Question 3: Describe Lenz’s Law. Show that this law is a manifestation of conservation of energy?
“The induced emf produced in a coil always opposes the cause due to which it is produced.”
Illustration and examples of Lenz’s Law
See the illustration. We set the magnet in motion relative to the coil. Suppose the N pole of the magnet is moved toward the coil. The distance between the coil and magnet decreases. The flux linking the coil changes (increases), thereby, inducing an emf in the coil (Faraday’s Law). It is observed that the induced current is produced in the direction that its magnetic field (as current in a wire is associated with a magnetic field around it) opposes the motion of the magnet toward the coil. As the N pole of the magnet is moved towards the coil (leftward) the field of the induced current must point rightward. This makes the face of the coil facing the magnet as N pole, too. By applying RHR, the current must move anti-clock wise in the wire (from the approaching magnet side).
Now if the same pole of the magnet is withdrawn (i.e, moved away) the flux through the coil decreases (because the number of lines passing the coil decrease as the magnet is moved away) and the induced current in the coil will move in a direction to maintain the same conditions of the flux (i.e, will resist to decrease the number of lines passing through the coil). This means the induced current in the circuit will move clock-wise, making the face close to the magnet an S-pole (RHR)(because the opposite poles attract the lines of force to one another).
Example 2:The same method can be applied to assess the effect of moving/withdrawing the south pole of the magnet to a coil. (do it yourself!).The result obtained is the same, that is, the induced current move in a direction to oppose the cause of change in flux through it.
Similarly, if we consider two coils, a primary (in which current is set up to produce a magnetic field) and a secondary (in which current is induced), and move them towards or away from each other the induced current will move in a direction to oppose the relative motion of the coils.
Lenz’s Law as manifestation of conservation of energy:
Lenz’s Law support the law of conservation of energy, i-e, energy can neither be created nor destroyed but changed from one form to another.
Actually, a changing magnetic field inducing an emf and hence a current in the circuit. The direction of the induced current is such that it opposes the cause of changing magnetic flux. The cause is actually the magnet in motion whose flux links the coil. The work done against the opposing magnetic field is transformed into electrical energy. Therefore, the energy remains conserved.

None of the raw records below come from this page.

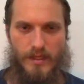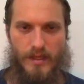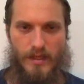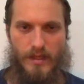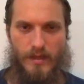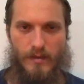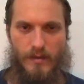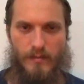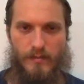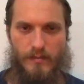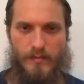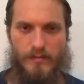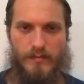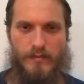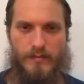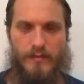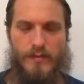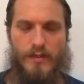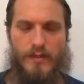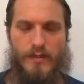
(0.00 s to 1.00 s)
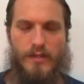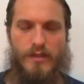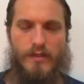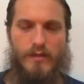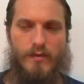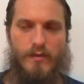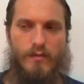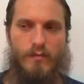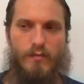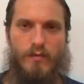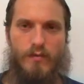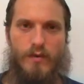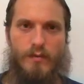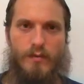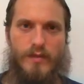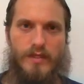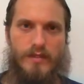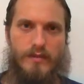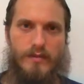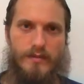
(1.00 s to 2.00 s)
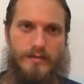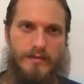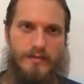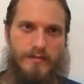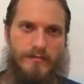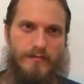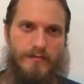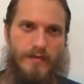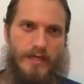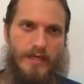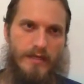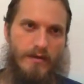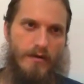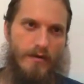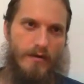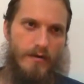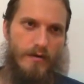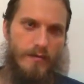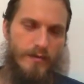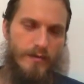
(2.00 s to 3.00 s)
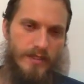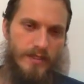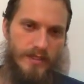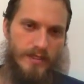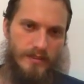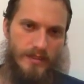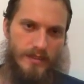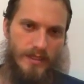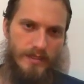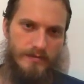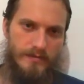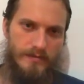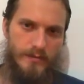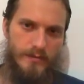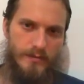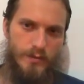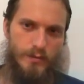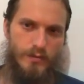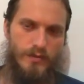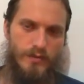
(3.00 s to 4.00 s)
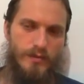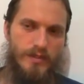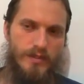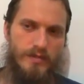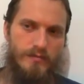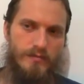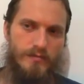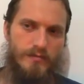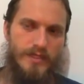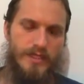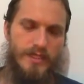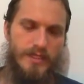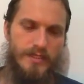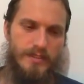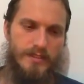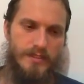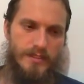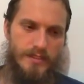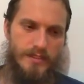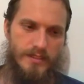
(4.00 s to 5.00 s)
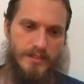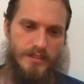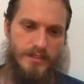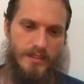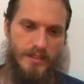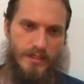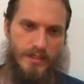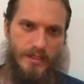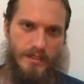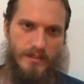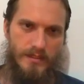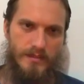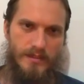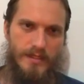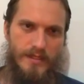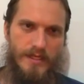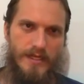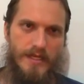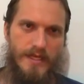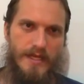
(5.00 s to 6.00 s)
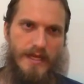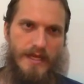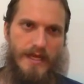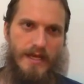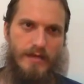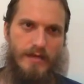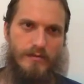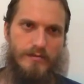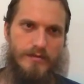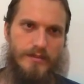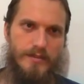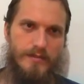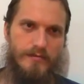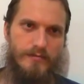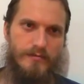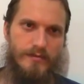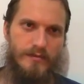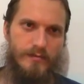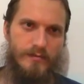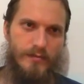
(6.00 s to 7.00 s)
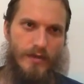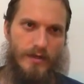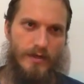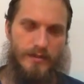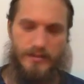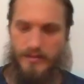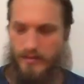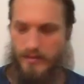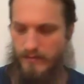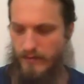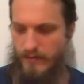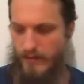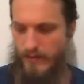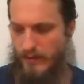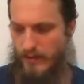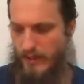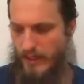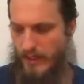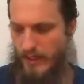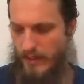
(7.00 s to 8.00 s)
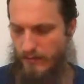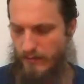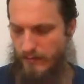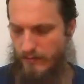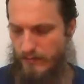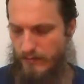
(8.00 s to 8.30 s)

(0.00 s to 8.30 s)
When we learn to find harmony in life is where we begin to see how different parts of our life,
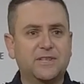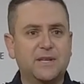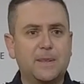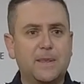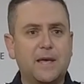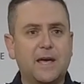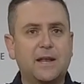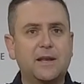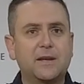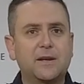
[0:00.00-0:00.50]
in
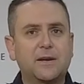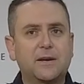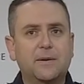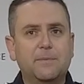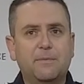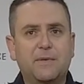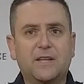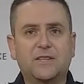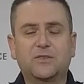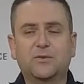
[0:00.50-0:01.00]

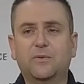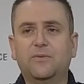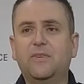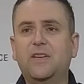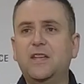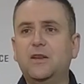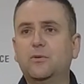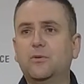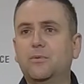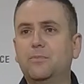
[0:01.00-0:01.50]
that sort of
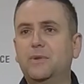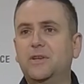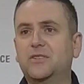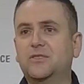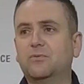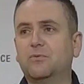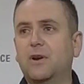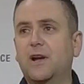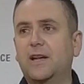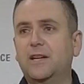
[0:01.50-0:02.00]
hit or
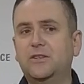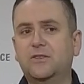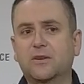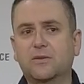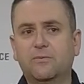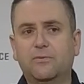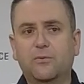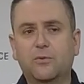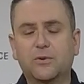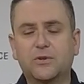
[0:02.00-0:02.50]
miss range,
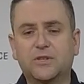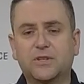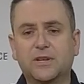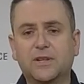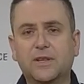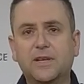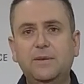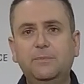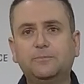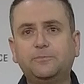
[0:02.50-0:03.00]

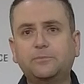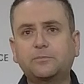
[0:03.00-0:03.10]
unfortunately.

Now if the magnet produced by the induced current had opposite direction to the permanent magnet, the two opposite magnets (permanent and induced) would attract each other (which is against the Lenz law). This would increase the velocity of the incoming magnet and the rate of change of flux accordingly. The induced current would increase which would further increase the strength of its magnet and the process would go on with the result of producing a huge current without spending energy. This is contrary to the law of conservation of energy.
Hence the violation of Lenz’s law results in the violation of the law of conservation of energy.